▸ EXERCISE
Please restate the records below word for word, leaving out every picture.

Dataset entries:
..............................

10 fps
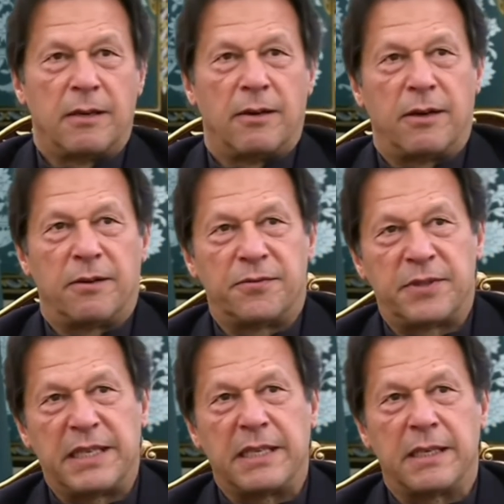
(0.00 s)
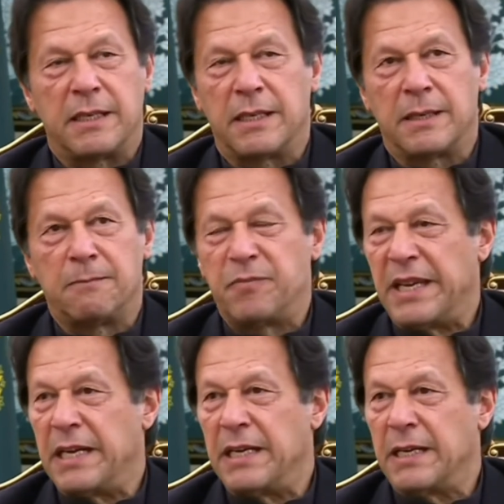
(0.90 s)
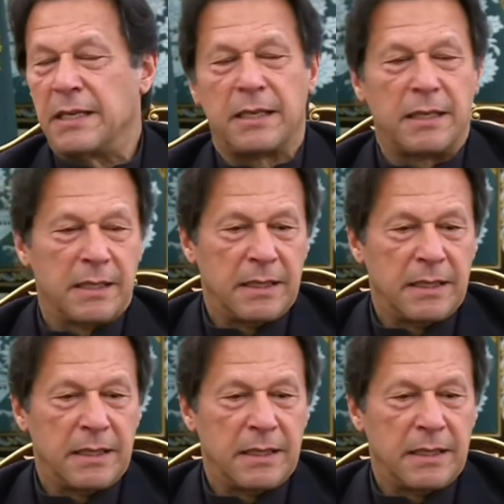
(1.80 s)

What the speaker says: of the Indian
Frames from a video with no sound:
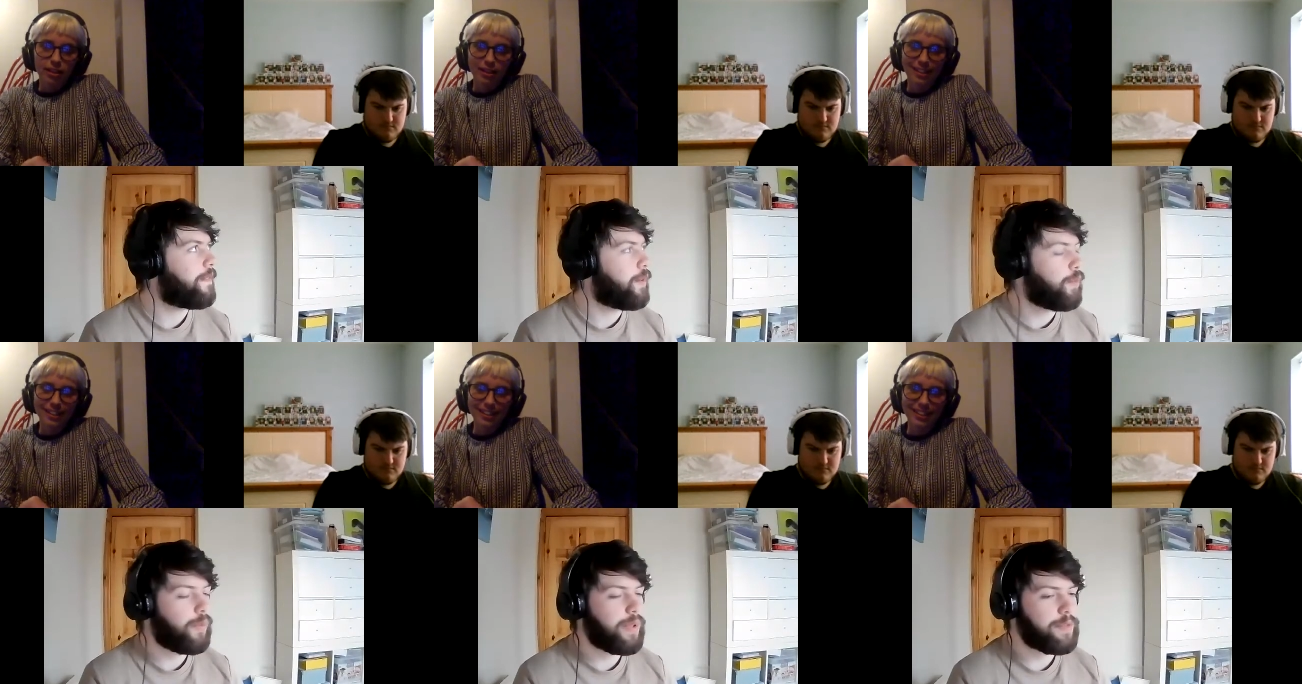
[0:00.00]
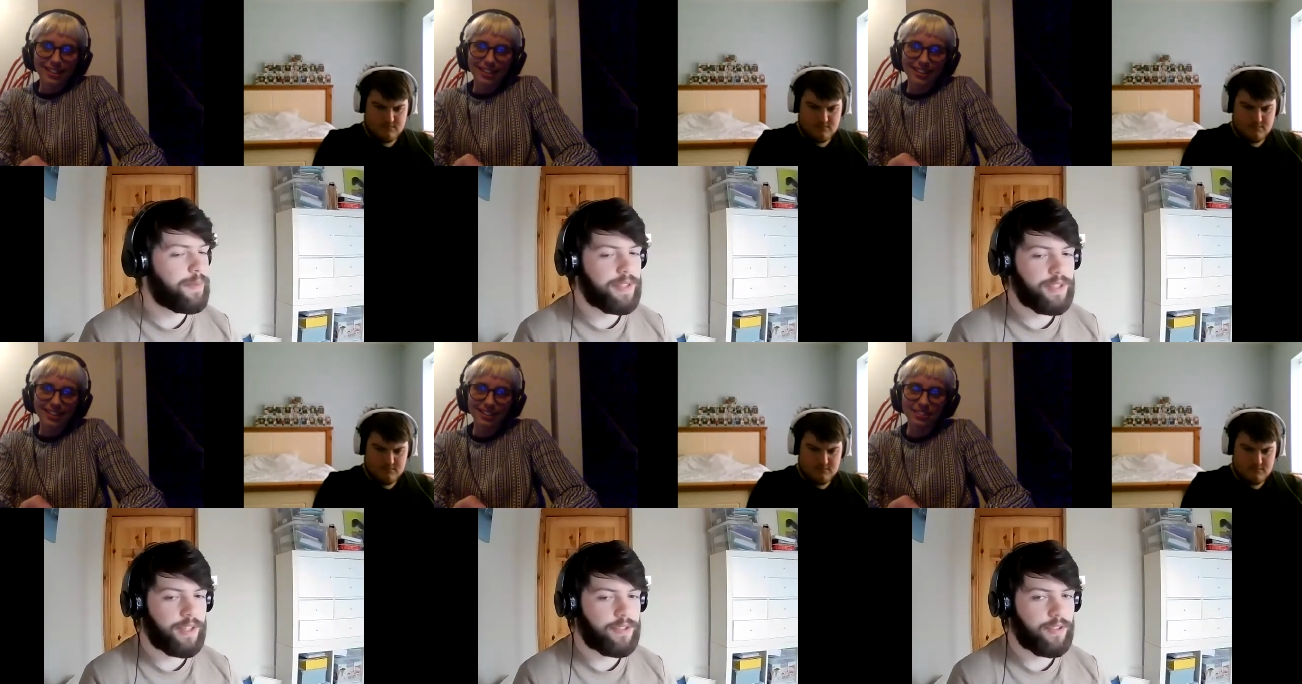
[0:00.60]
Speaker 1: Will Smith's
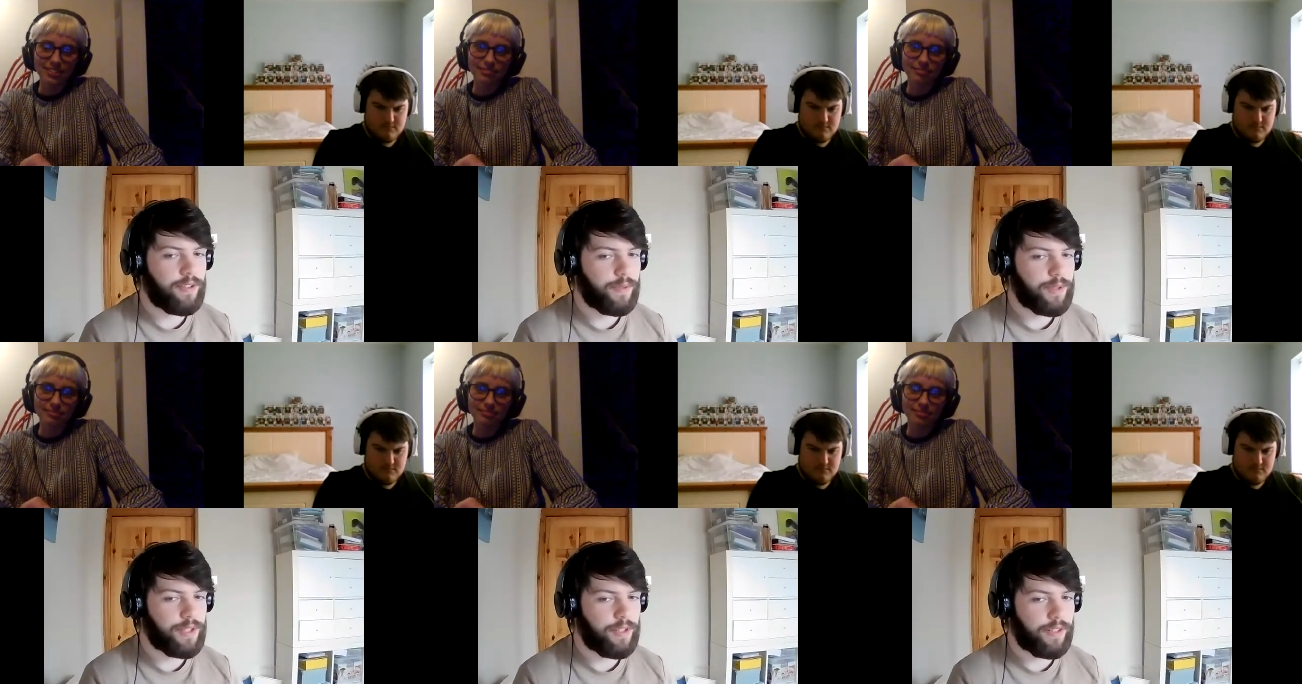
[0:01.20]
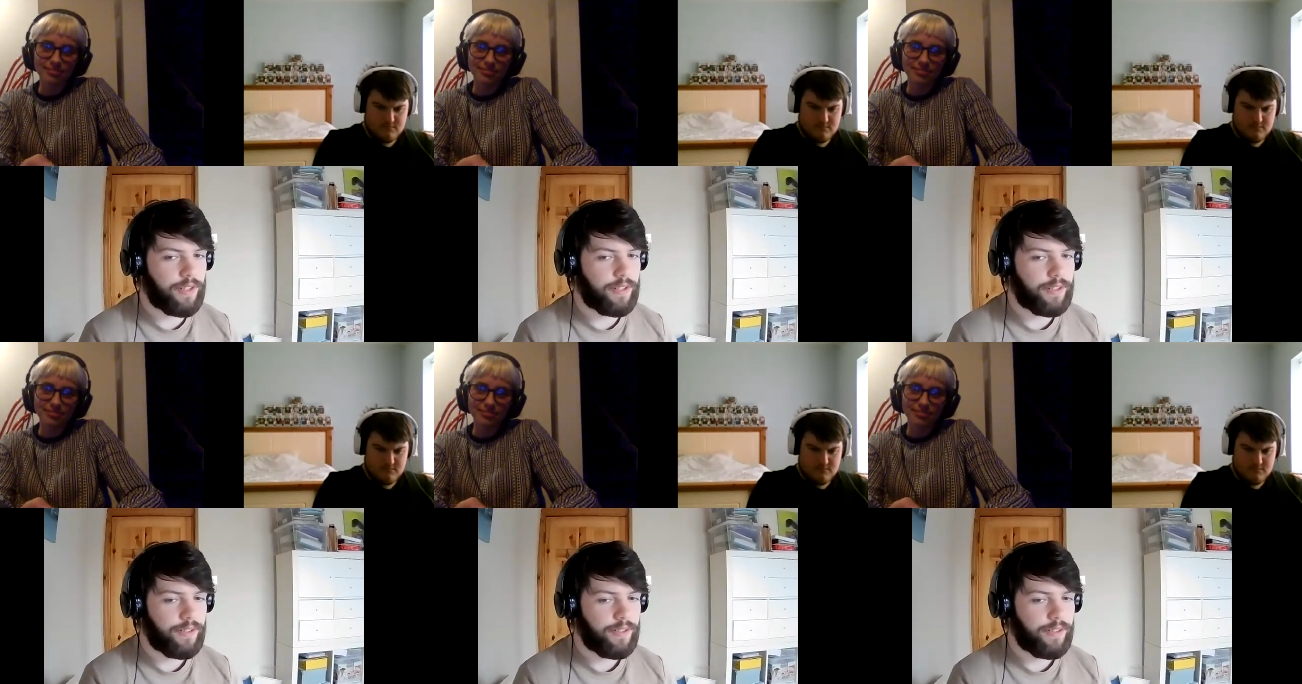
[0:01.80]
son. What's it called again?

..............................

▸ WRITTEN RESPONSE
10 fps
(0.00 s)
(0.90 s)
(1.80 s)

What the speaker says: of the Indian
Frames from a video with no sound:
[0:00.00]
[0:00.60]
Speaker 1: Will Smith's
[0:01.20]
[0:01.80]
son. What's it called again?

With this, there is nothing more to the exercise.